Quantum error mitigation has been proposed as a means to combat unwanted and unavoidable errors in near-term quantum computing without the heavy resource overheads required by fault-tolerant schemes. Recently, error mitigation has been successfully applied to reduce noise in near-term applications. In this work, however, we identify strong limitations to the degree to which quantum noise can be effectively ‘undone’ for larger system sizes. Our framework rigorously captures large classes of error-mitigation schemes in use today. By relating error mitigation to a statistical inference problem, we show that even at shallow circuit depths comparable to those of current experiments, a superpolynomial number of samples is needed in the worst case to estimate the expectation values of noiseless observables, the principal task of error mitigation. Notably, our construction implies that scrambling due to noise can kick in at exponentially smaller depths than previously thought. Noise also impacts other near-term applications by constraining kernel estimation in quantum machine learning, causing an earlier emergence of noise-induced barren plateaus in variational quantum algorithms and ruling out exponential quantum speed-ups in estimating expectation values in the presence of noise or preparing the ground state of a Hamiltonian.

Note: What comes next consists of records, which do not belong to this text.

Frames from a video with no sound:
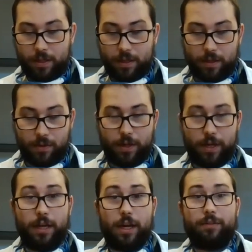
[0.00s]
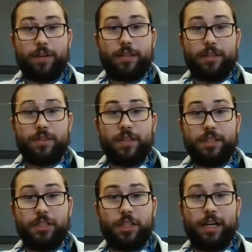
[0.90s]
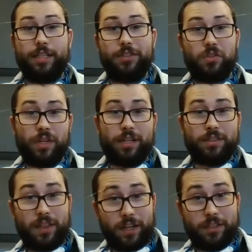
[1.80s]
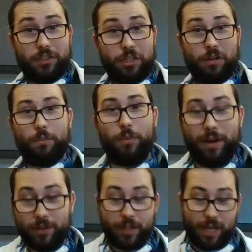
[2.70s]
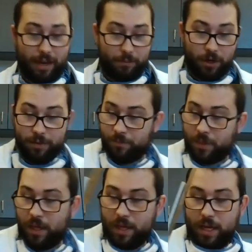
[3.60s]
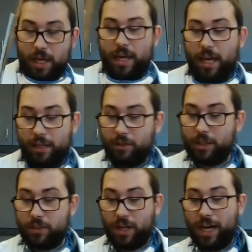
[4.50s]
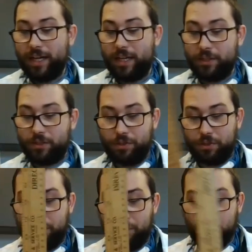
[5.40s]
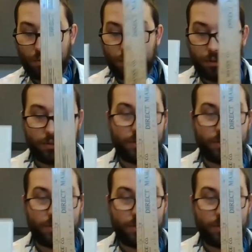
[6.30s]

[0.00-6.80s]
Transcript: All right, I've got this nice shiny string because I thought it'd show up well on the camera. And you're going to tie it to your 2 rulers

量子错误缓解已被提出作为一种手段，用于消除近期量子计算中不需要的和不可避免的错误，而不会产生容错方案所需的沉重资源开销。最近，错误缓解功能已成功应用于减少近期应用中的噪声。然而，在这项工作中，我们确定了对于更大系统尺寸可以有效“消除”量子噪声的程度的强烈限制。我们的框架严格捕获了当今使用的大型错误缓解方案。通过将误差缓解与统计推理问题联系起来，我们表明，即使在与当前实验相当的浅电路深度下，在最坏的情况下也需要超多项式数量的样本来估计无噪声可观察对象的期望值，这是误差缓解的主要任务。值得注意的是，我们的结构意味着噪声引起的加扰可以在比以前认为的要小得多的深度开始。噪声还通过限制量子机器学习中的核估计来影响其他近期应用，导致变分量子算法中更早地出现噪声诱导的贫瘠平台，并排除了在存在噪声的情况下估计期望值或准备哈密顿量基态时的指数量子加速。